It is aircraft dependant
Critical Mach will change slightly with altitude depending on the design of the wing. It is tempting to say "no, it doesn't change" because Mach is Mach, regardless of altitude. However, very few things are linear with regard to flow around bodies. The local speed of flow around at any given point depends on several factors, not just freestream velocity. Two of those factors are density and temperature, both which change with altitude. To compare two conditions you need to keep the same Reynolds number, which is dependant on density, velocity, and viscosity of the air. Calculating the local velocity at a given point on a wing is very difficult and even with sophisticated compututational fluid dynamics software, the result is never exact with what is measured.

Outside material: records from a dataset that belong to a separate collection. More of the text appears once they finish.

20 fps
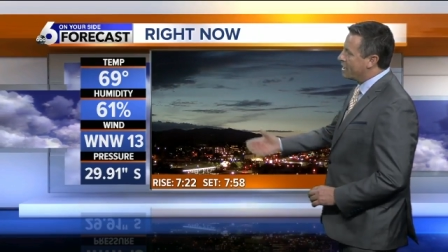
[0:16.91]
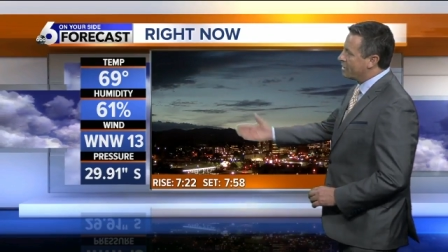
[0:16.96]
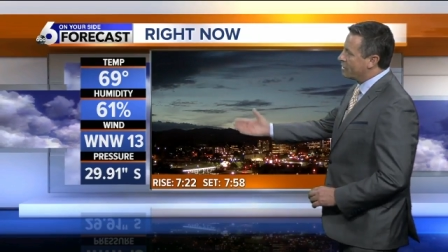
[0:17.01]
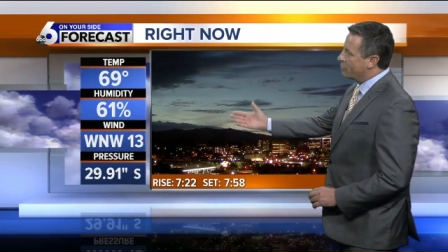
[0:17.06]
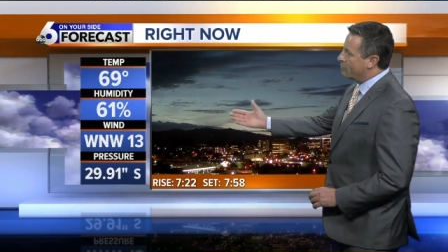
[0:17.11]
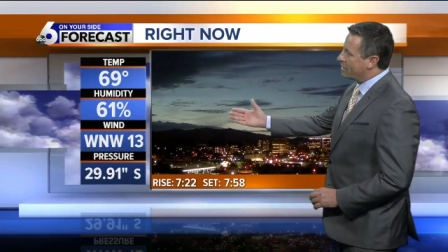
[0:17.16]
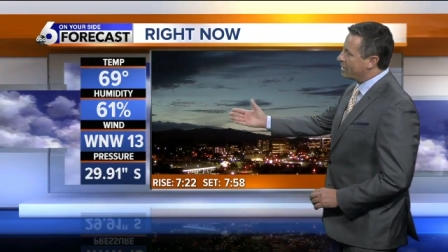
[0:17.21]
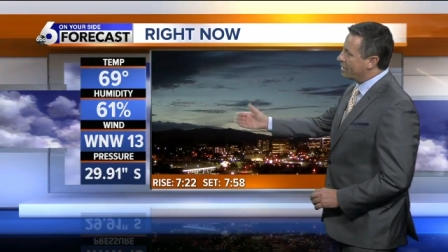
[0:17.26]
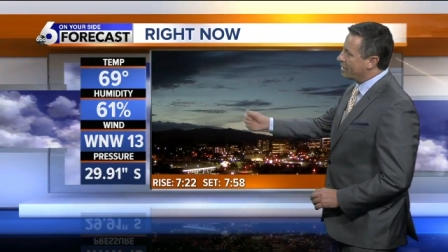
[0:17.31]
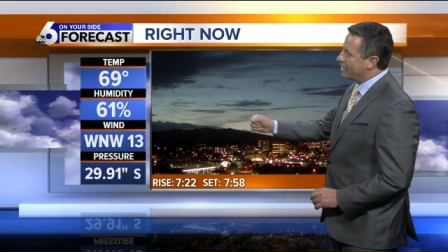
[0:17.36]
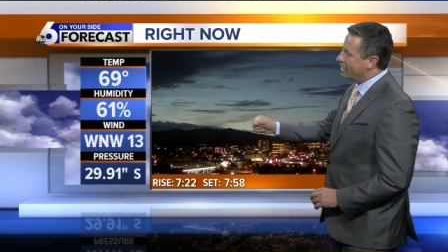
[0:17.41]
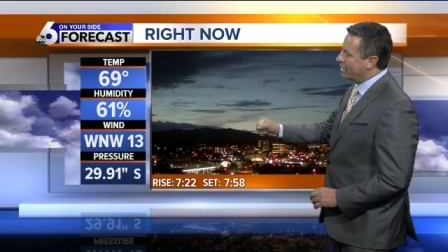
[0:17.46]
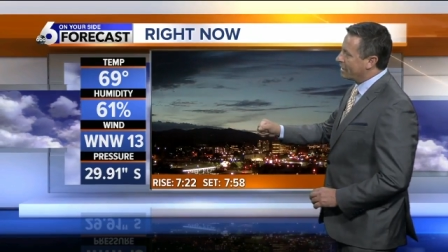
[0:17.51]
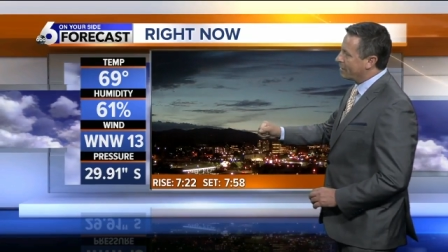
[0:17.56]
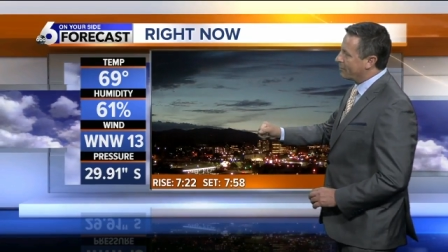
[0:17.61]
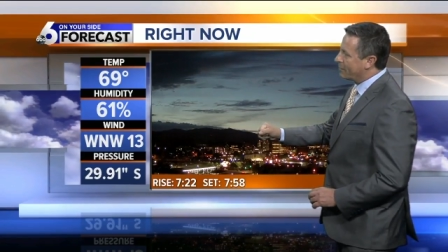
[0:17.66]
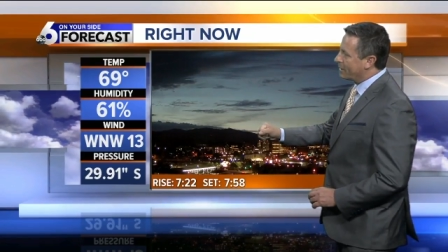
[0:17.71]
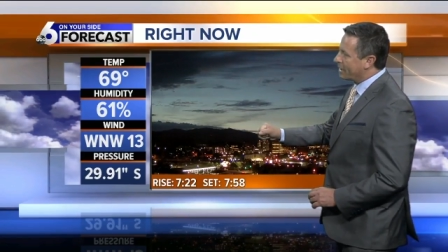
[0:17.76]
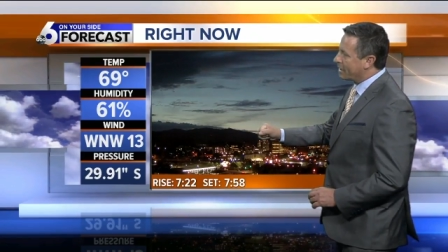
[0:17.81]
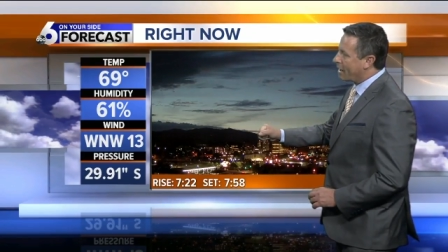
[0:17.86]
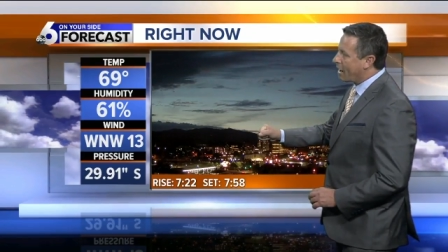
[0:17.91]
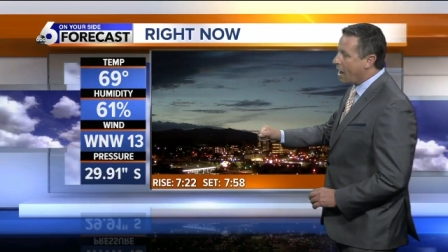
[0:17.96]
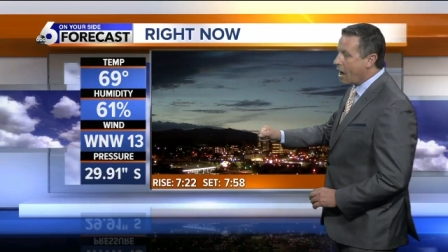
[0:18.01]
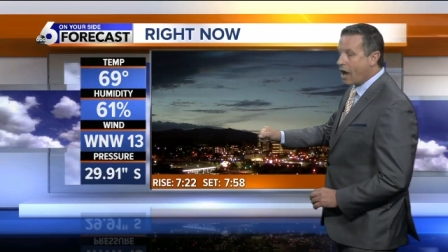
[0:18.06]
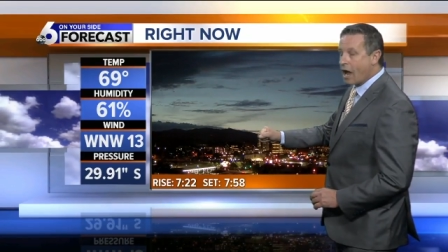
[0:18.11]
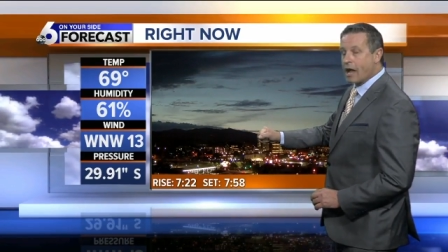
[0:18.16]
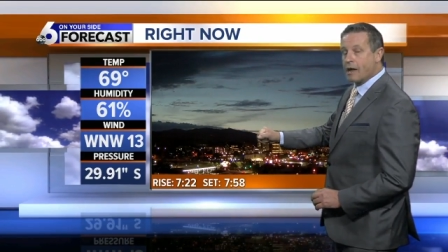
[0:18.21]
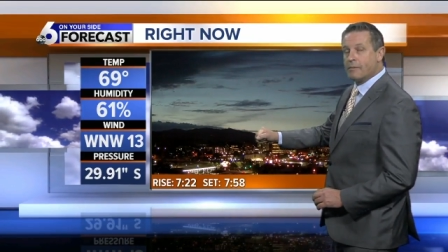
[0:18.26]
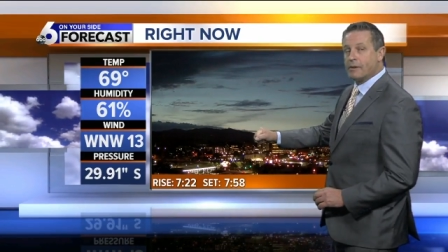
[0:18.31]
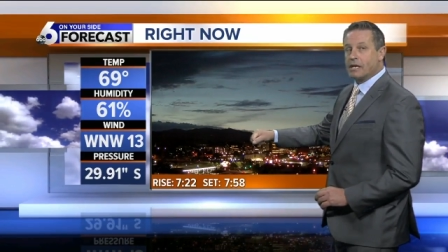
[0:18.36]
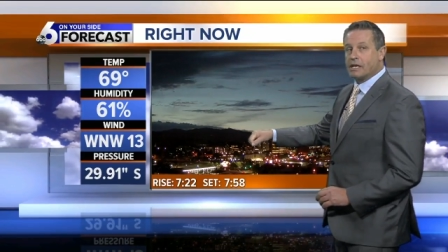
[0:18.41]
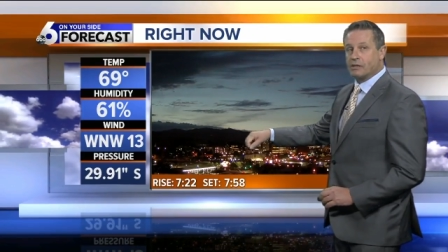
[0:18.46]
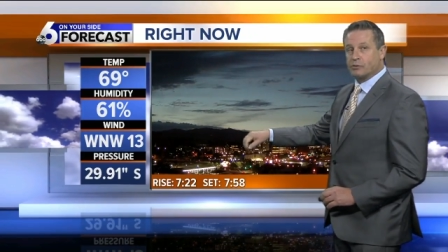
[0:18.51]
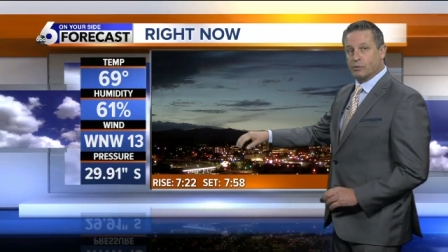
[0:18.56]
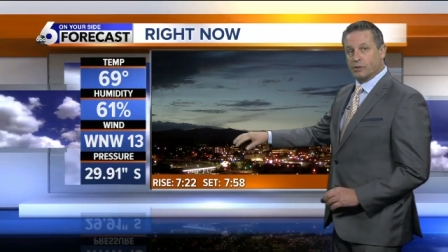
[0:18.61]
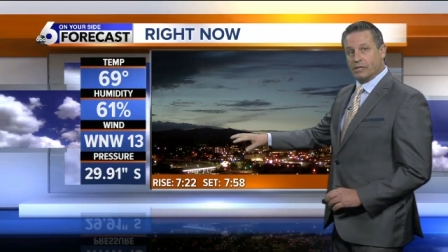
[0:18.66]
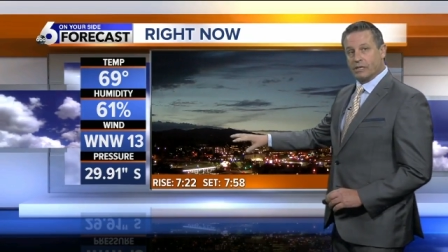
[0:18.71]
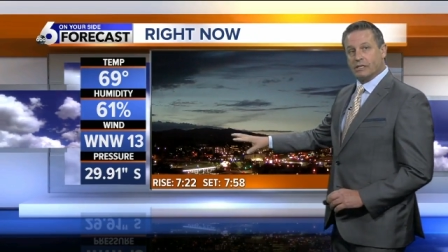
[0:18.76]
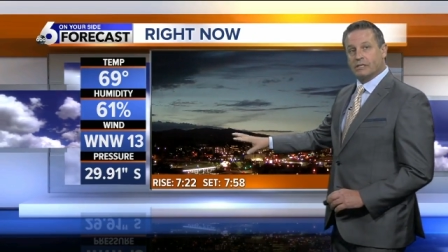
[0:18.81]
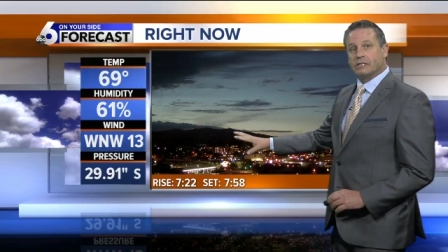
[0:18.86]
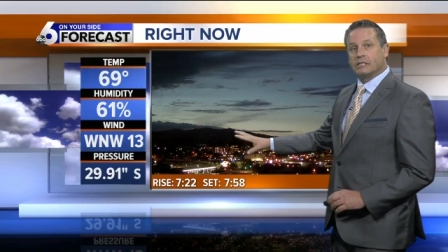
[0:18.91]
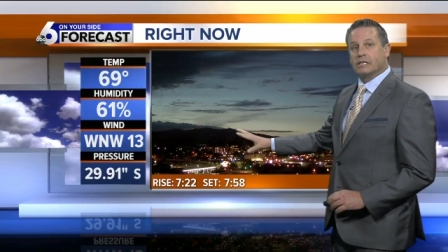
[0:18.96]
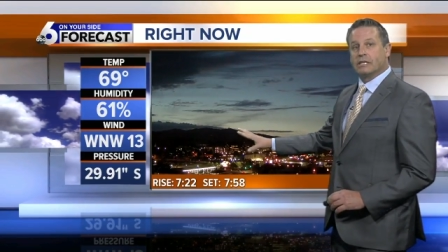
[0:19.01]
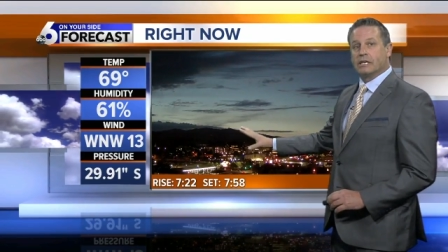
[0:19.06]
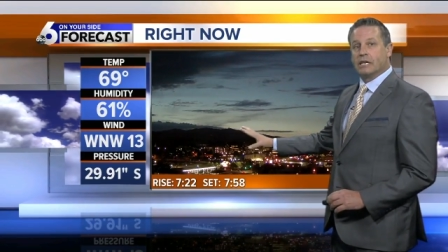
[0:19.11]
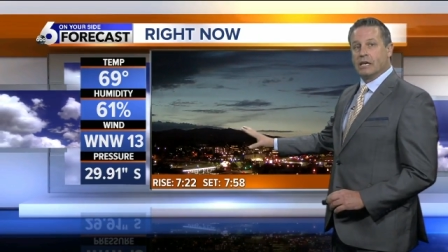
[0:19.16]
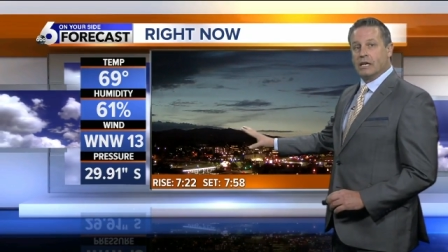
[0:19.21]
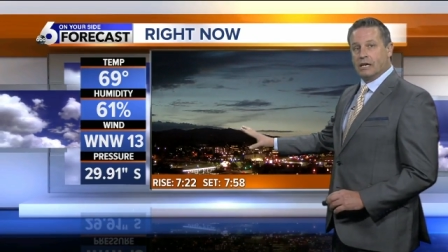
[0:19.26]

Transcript: Humidity a bit high because we did see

Now without all the engineering terms. Let's take a hypothetical jet with a published Critical Mach of .87. Let's say at M 0.87 at 30,000 ft, you have Mach 1 flow at a certain point on the wing. You measure and calculate the local SPEED of the flow at that point to be 589 kts. At M 0.8 at 30000, your TRUE airspeed of the aircraft is 512 kts (assuming standard atmosphere). Now, let's climb to 37,000 and hold a Mach of .87. Your true airspeed at this altitude is now 499 kts. Let go back to the the same point on the wing and measure and calculate the speed of the air. We get a value of 557 kts, or M .97. Wait! Shouldn't this value be 573 kts, which is the speed of sound at 37,000 ft? What this means is that you will not necessarily get supersonic flow at the same point on the wing at the same aircraft Mach # at every altitude. It depends on many factors! So basically the aircraft manufacturer publishes the most conservative number and that is what we use to fly by.
Few people also realize that the indicated stalling speed of a wing actually changes with altitude as well, due to the changes in density and viscosity of the air. I'm not talking about low-speed buffett at high altitudes either. A Cessna 172's stalling caliberated airspeed at Sea Level is not the same as at 8000 feet. It's just that the difference is very small.